» Aim of the task: Begin with the line below holding "Video frames at 10" and go on through the line holding "What the speaker", duplicating each line exactly and leaving out pictures.

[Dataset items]
--- START ---
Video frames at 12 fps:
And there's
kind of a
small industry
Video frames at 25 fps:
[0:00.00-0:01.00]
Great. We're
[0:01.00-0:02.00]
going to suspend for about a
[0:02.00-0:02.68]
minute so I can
--- END ---
--- START ---
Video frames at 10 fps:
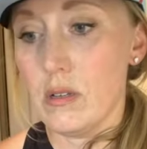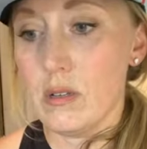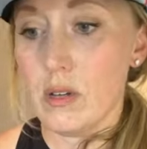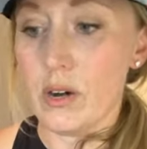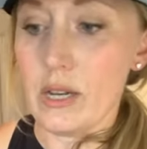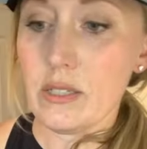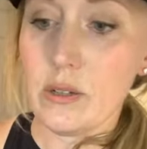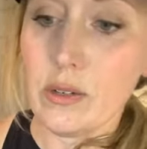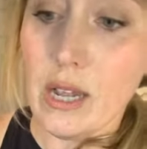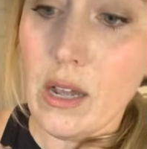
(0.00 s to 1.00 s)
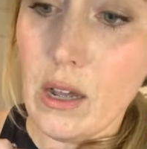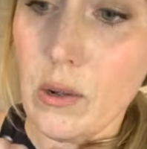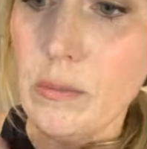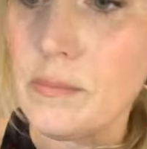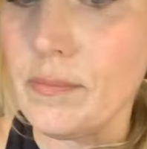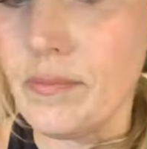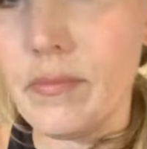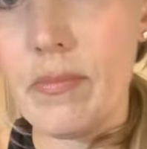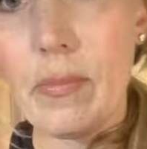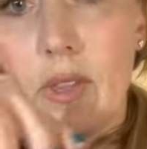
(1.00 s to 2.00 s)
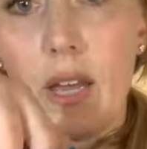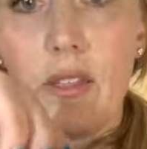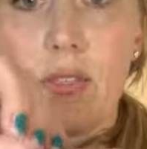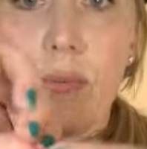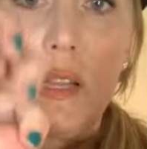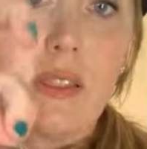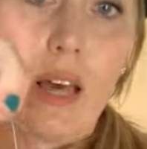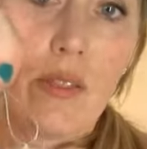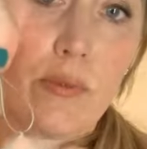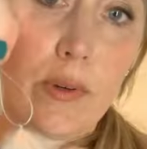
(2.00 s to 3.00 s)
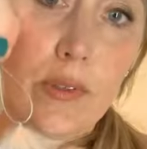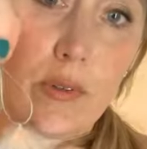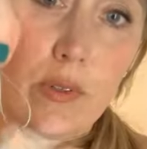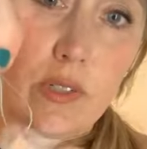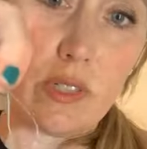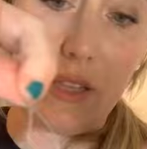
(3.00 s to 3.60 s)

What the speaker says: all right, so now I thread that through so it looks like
--- END ---
--- START ---
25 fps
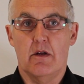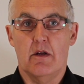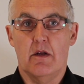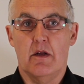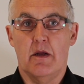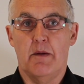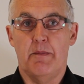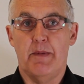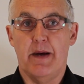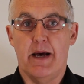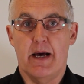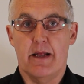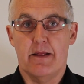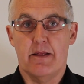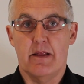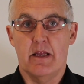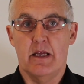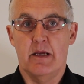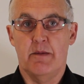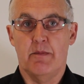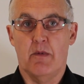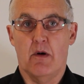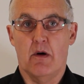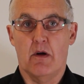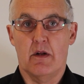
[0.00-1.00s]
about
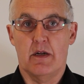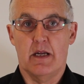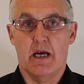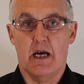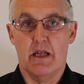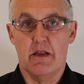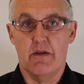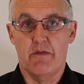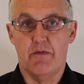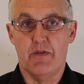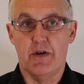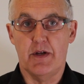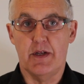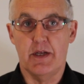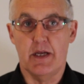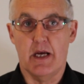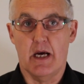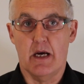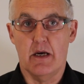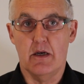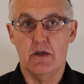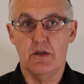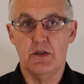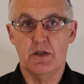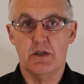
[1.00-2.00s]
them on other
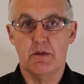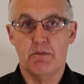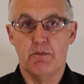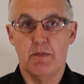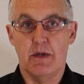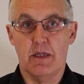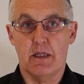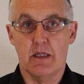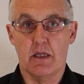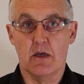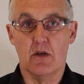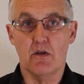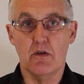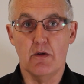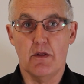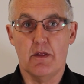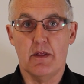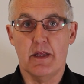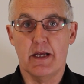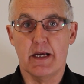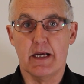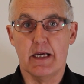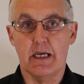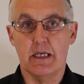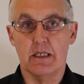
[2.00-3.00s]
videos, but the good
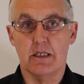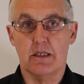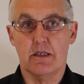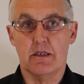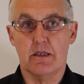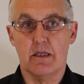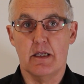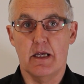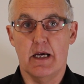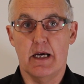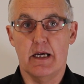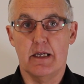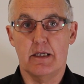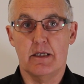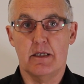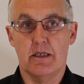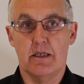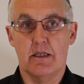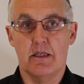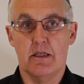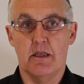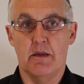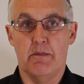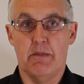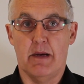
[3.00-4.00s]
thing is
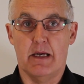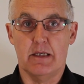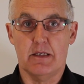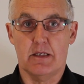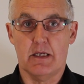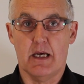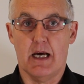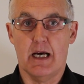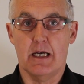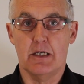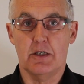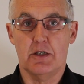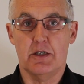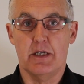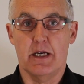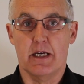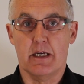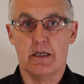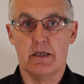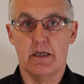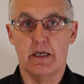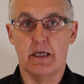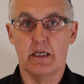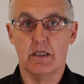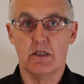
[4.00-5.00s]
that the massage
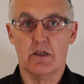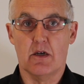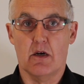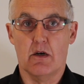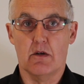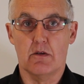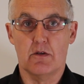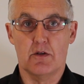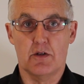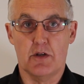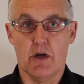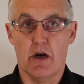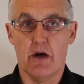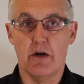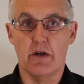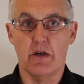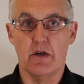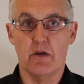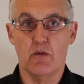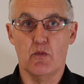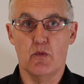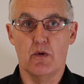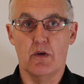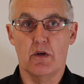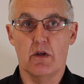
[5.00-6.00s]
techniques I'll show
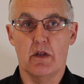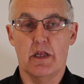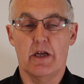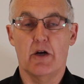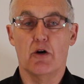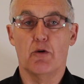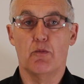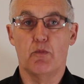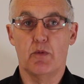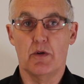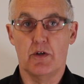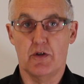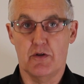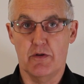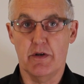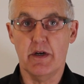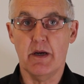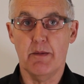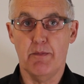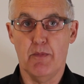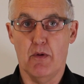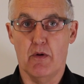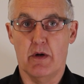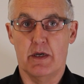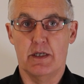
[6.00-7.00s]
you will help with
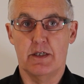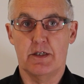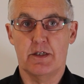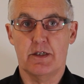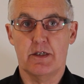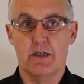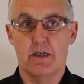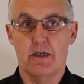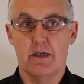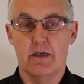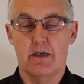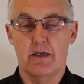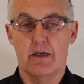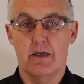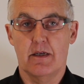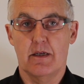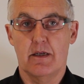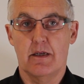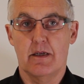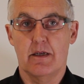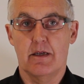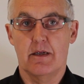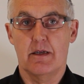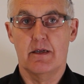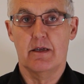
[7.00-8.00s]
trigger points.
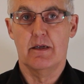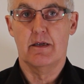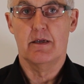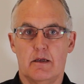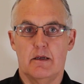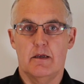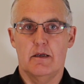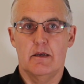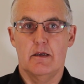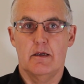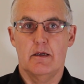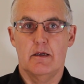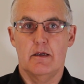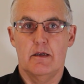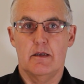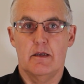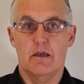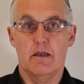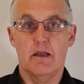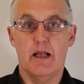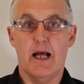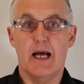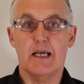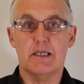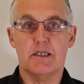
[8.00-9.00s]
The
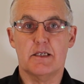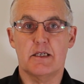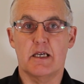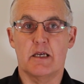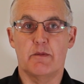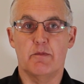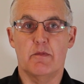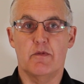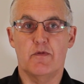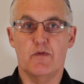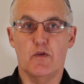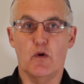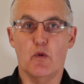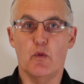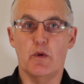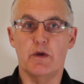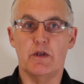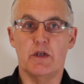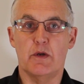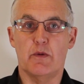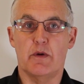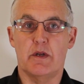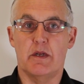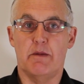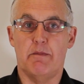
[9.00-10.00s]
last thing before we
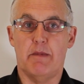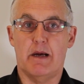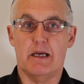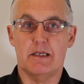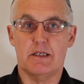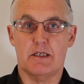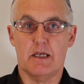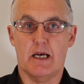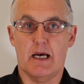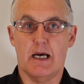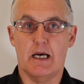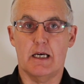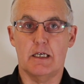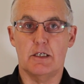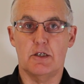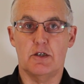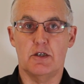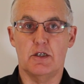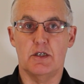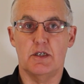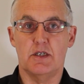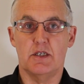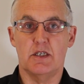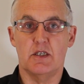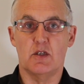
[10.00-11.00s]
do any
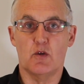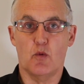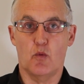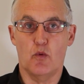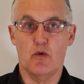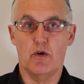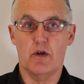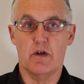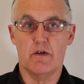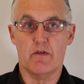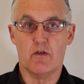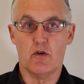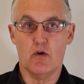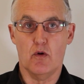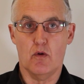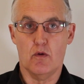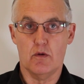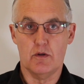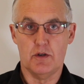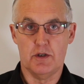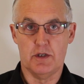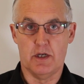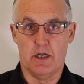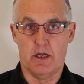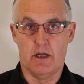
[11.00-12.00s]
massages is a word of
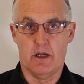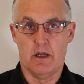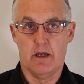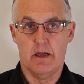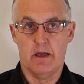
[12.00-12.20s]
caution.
--- END ---
» Answer section:
Video frames at 10 fps:
(0.00 s to 1.00 s)
(1.00 s to 2.00 s)
(2.00 s to 3.00 s)
(3.00 s to 3.60 s)

What the speaker says: all right, so now I thread that through so it looks like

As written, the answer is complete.